What you will do: The records that follow must be repeated exactly, except for their pictures.

Exercise materials:
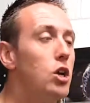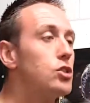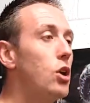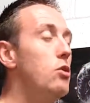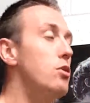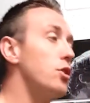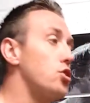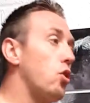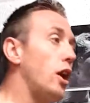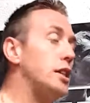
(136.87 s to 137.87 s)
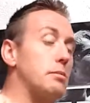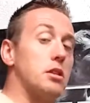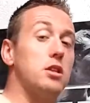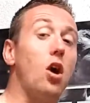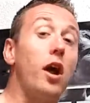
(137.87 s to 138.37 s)
So the
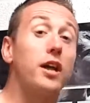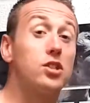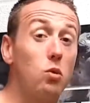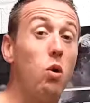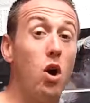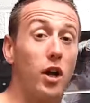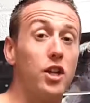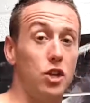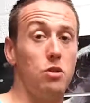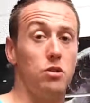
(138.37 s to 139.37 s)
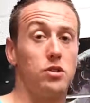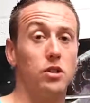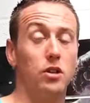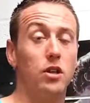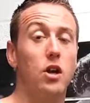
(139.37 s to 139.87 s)
triceps like to work in
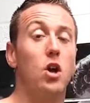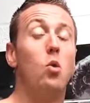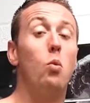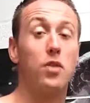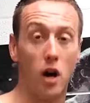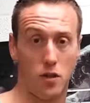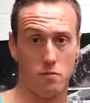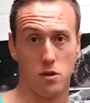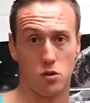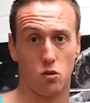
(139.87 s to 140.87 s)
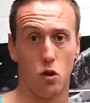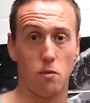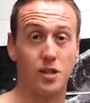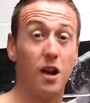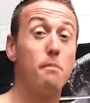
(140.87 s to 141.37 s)
unison with other muscle
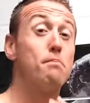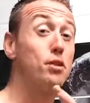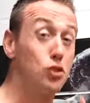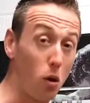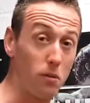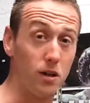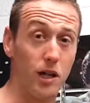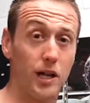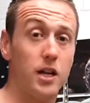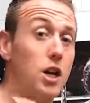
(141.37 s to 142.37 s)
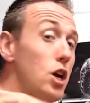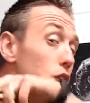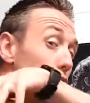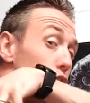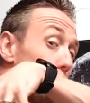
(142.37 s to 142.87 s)
groups, predominantly
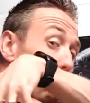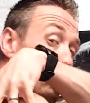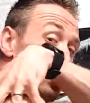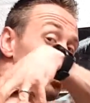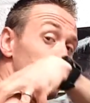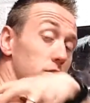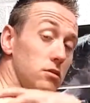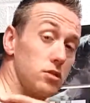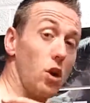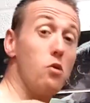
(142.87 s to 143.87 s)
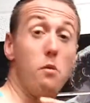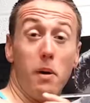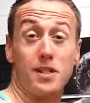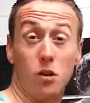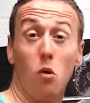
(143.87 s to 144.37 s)
the shoulders, so
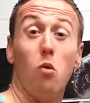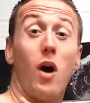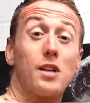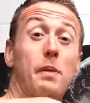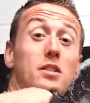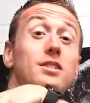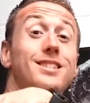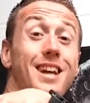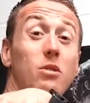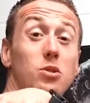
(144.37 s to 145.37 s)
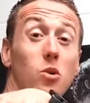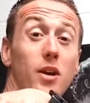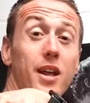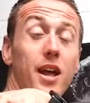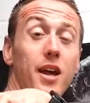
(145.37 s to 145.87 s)
basically all aspects of the
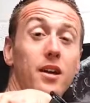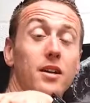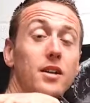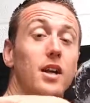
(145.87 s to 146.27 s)
deltoid here,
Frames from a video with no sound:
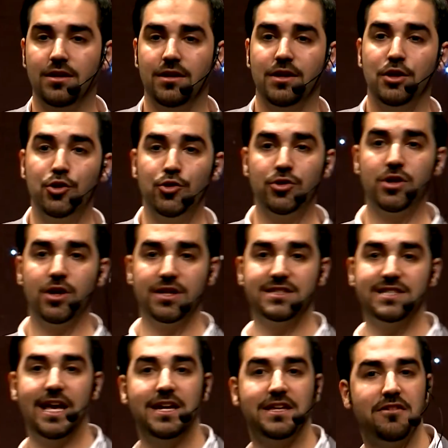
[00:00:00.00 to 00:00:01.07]
You're going to
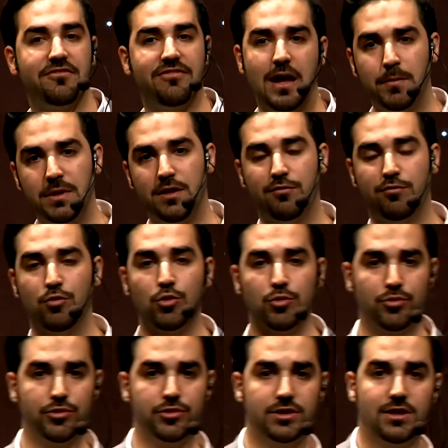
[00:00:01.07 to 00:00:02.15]
take the family
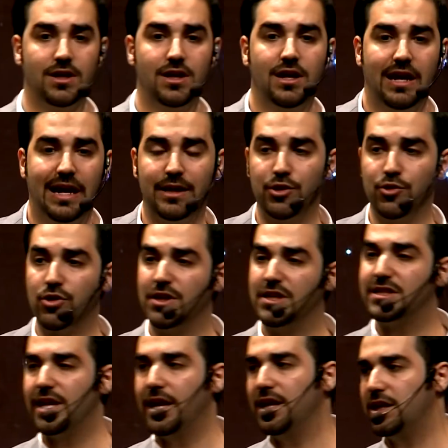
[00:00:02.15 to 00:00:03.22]
forward and you're going to
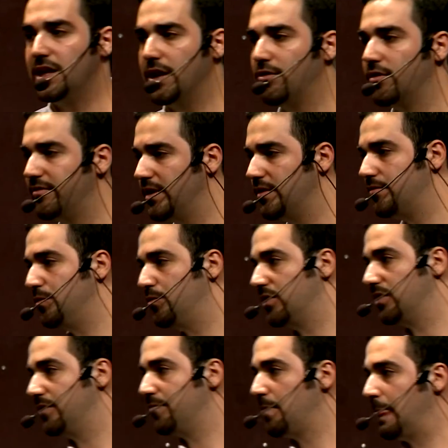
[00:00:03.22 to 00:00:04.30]
take care of everyone.
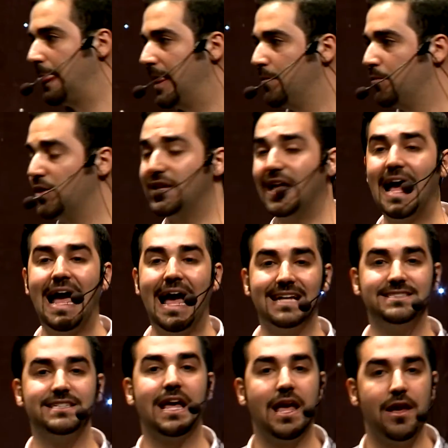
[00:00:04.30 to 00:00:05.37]
But as
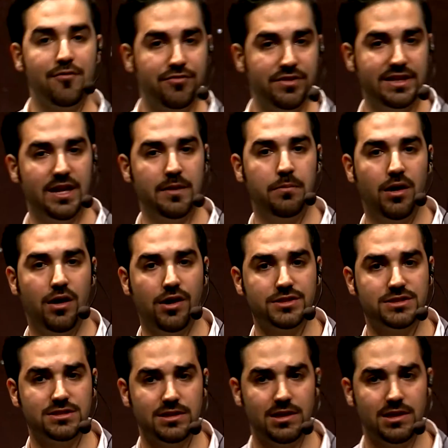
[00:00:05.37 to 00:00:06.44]
every day passed,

Result of the task:
(136.87 s to 137.87 s)
(137.87 s to 138.37 s)
So the
(138.37 s to 139.37 s)
(139.37 s to 139.87 s)
triceps like to work in
(139.87 s to 140.87 s)
(140.87 s to 141.37 s)
unison with other muscle
(141.37 s to 142.37 s)
(142.37 s to 142.87 s)
groups, predominantly
(142.87 s to 143.87 s)
(143.87 s to 144.37 s)
the shoulders, so
(144.37 s to 145.37 s)
(145.37 s to 145.87 s)
basically all aspects of the
(145.87 s to 146.27 s)
deltoid here,
Frames from a video with no sound:
[00:00:00.00 to 00:00:01.07]
You're going to
[00:00:01.07 to 00:00:02.15]
take the family
[00:00:02.15 to 00:00:03.22]
forward and you're going to
[00:00:03.22 to 00:00:04.30]
take care of everyone.
[00:00:04.30 to 00:00:05.37]
But as
[00:00:05.37 to 00:00:06.44]
every day passed,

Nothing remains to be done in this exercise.